■ Task brief
The answer is the full set of records, given again exactly and without images.
Start of Given entries
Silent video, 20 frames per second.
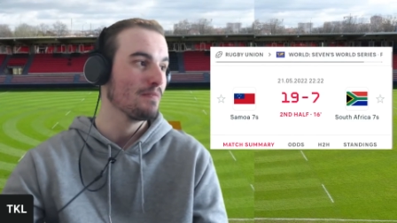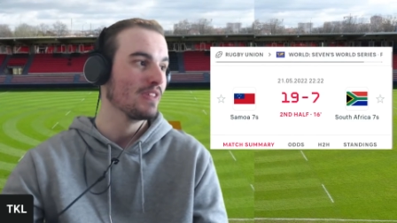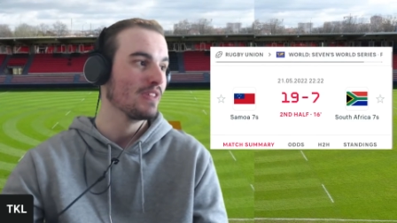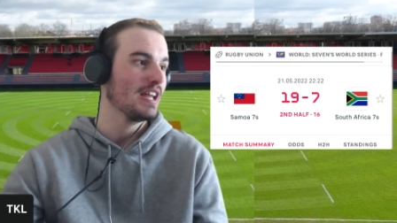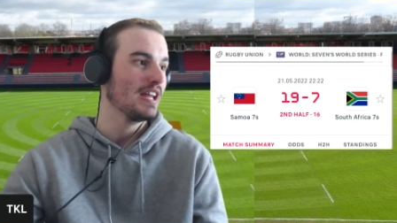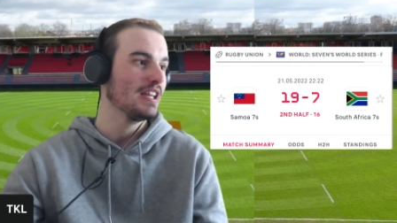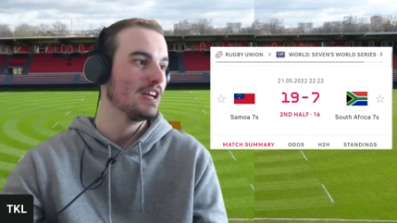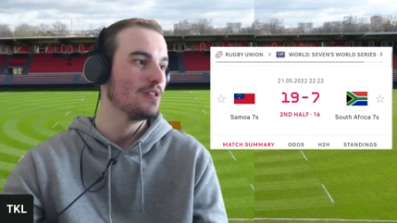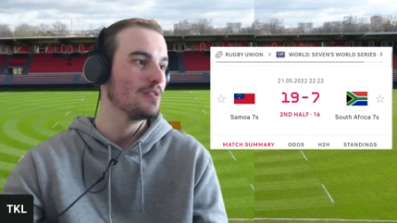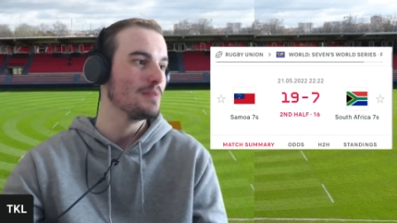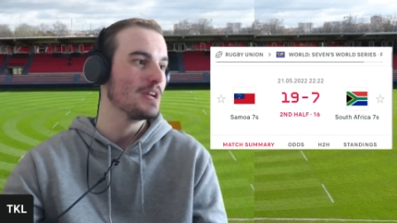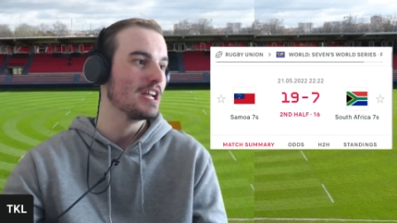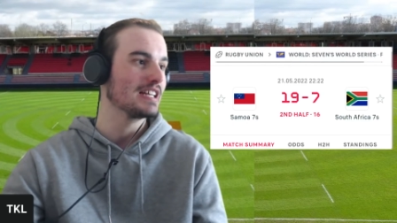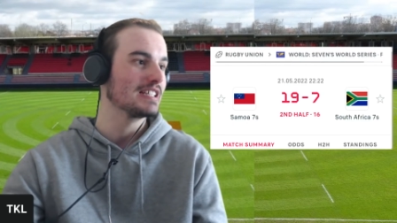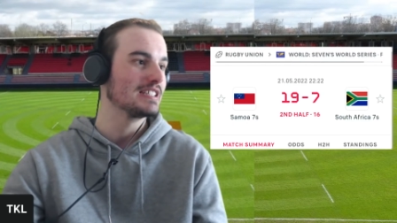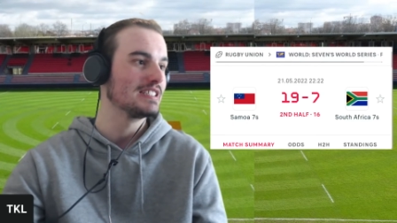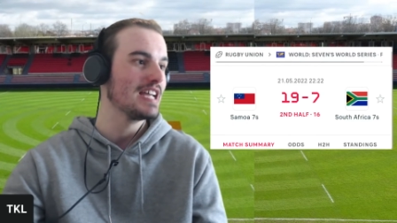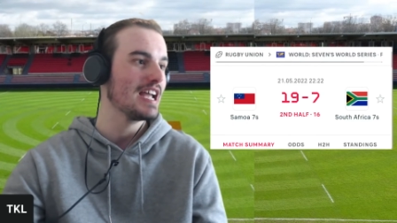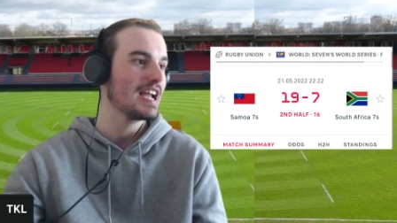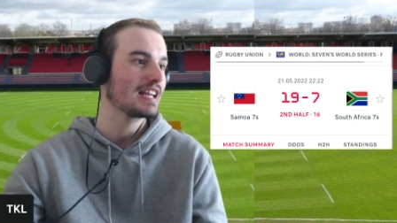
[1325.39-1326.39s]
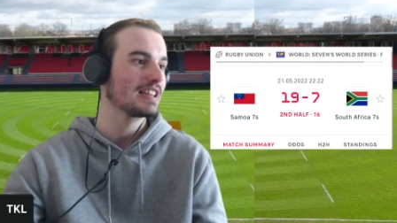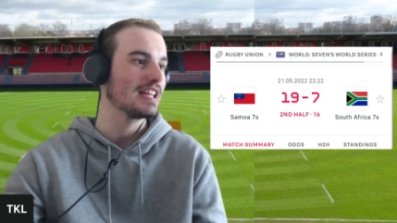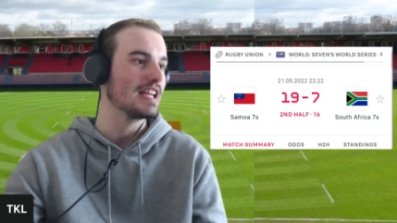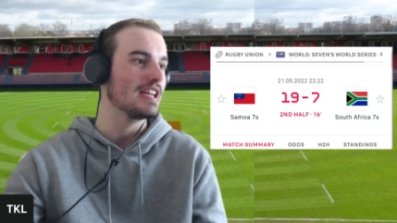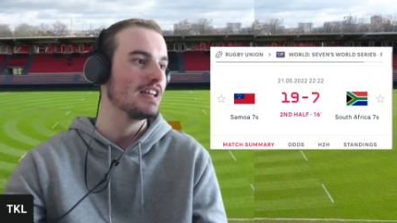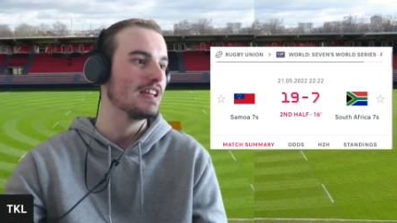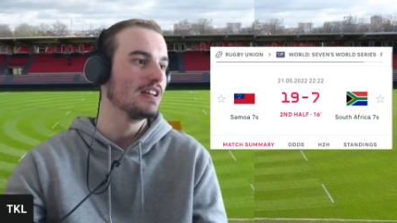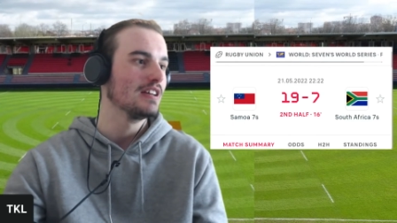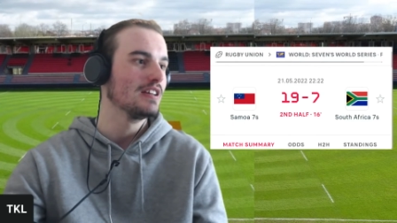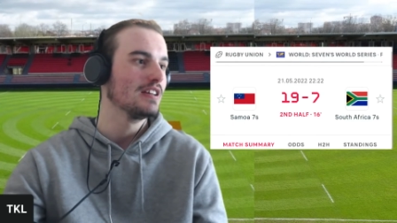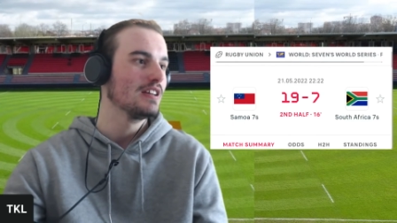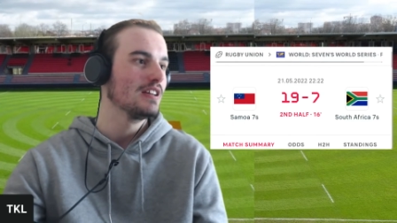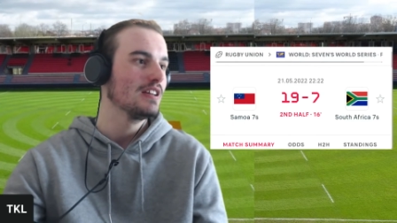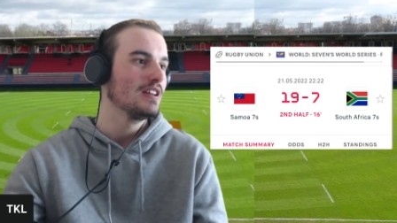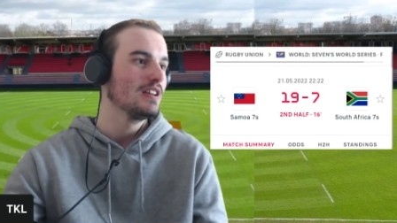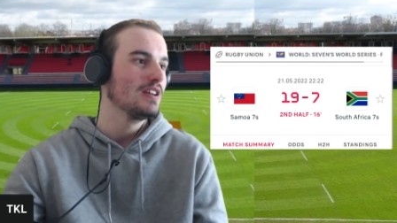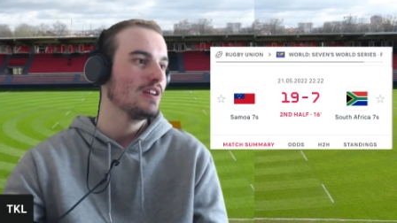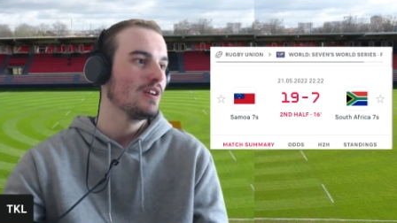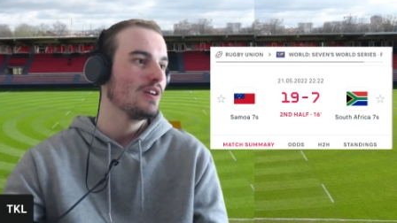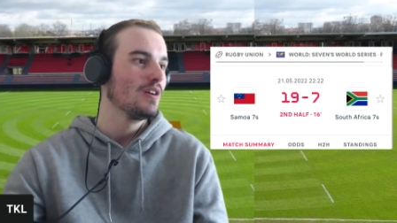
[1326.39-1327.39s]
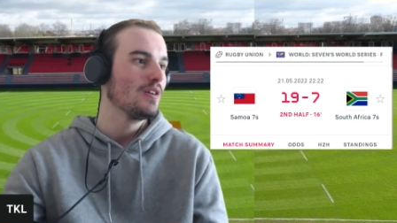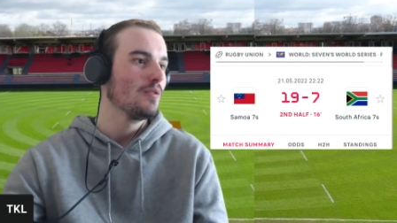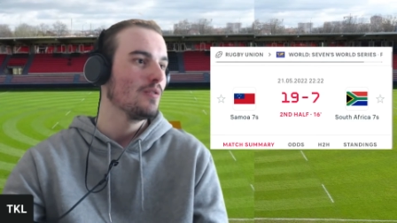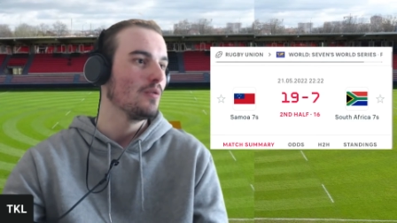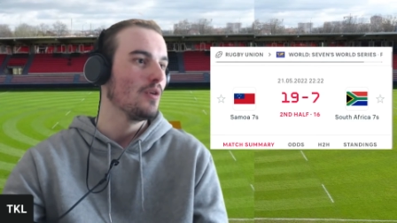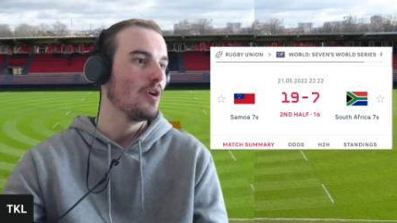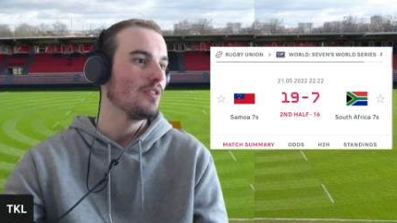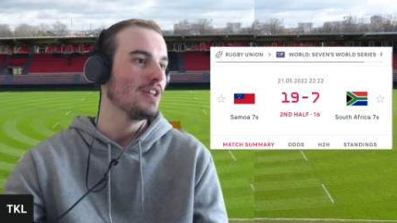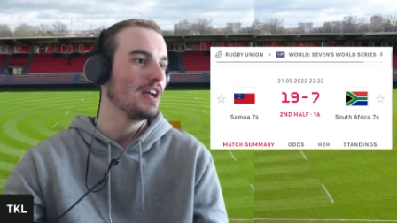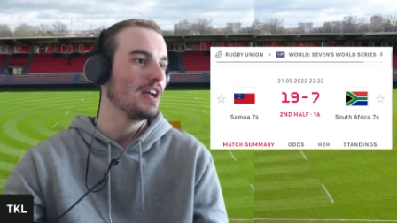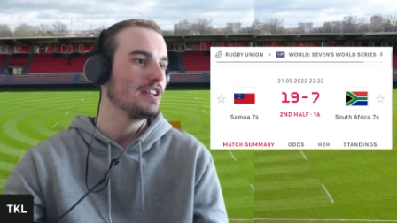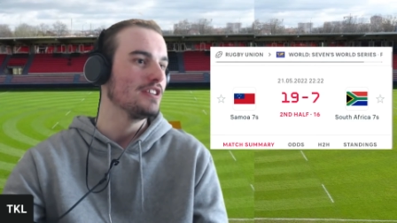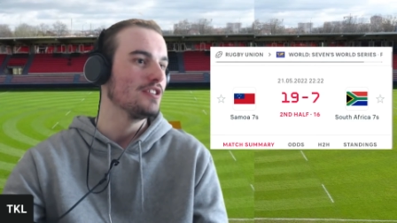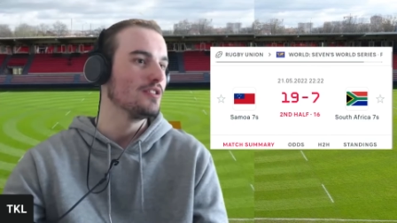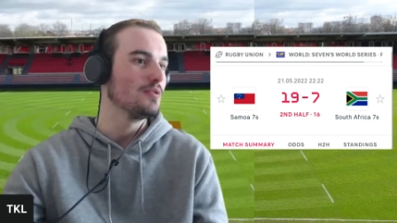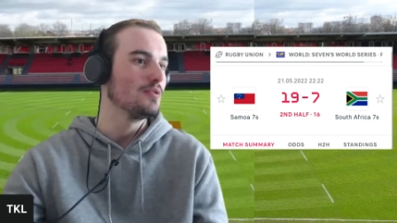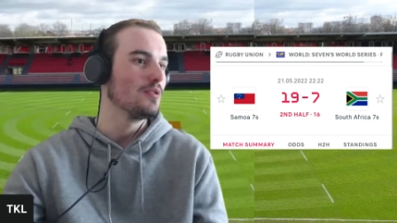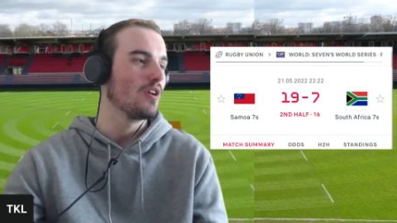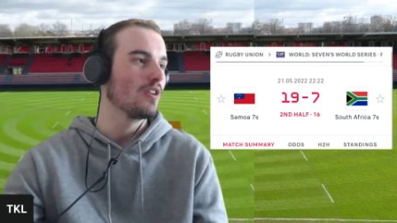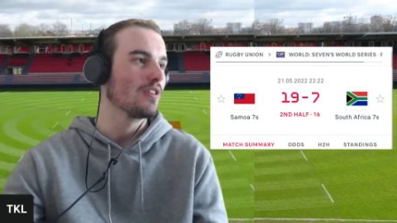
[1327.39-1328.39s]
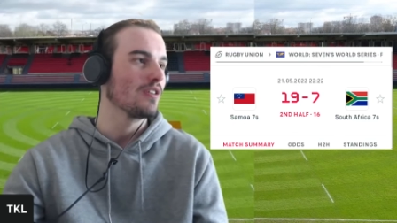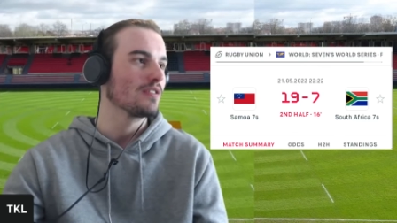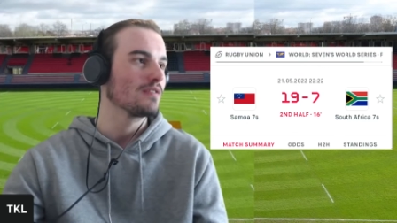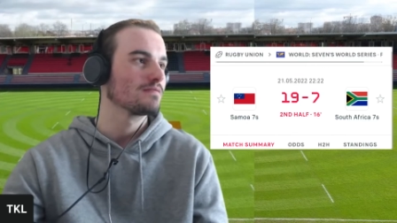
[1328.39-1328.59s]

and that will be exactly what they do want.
End of Given entries
■ Answer
Silent video, 20 frames per second.
[1325.39-1326.39s]
[1326.39-1327.39s]
[1327.39-1328.39s]
[1328.39-1328.59s]

and that will be exactly what they do want.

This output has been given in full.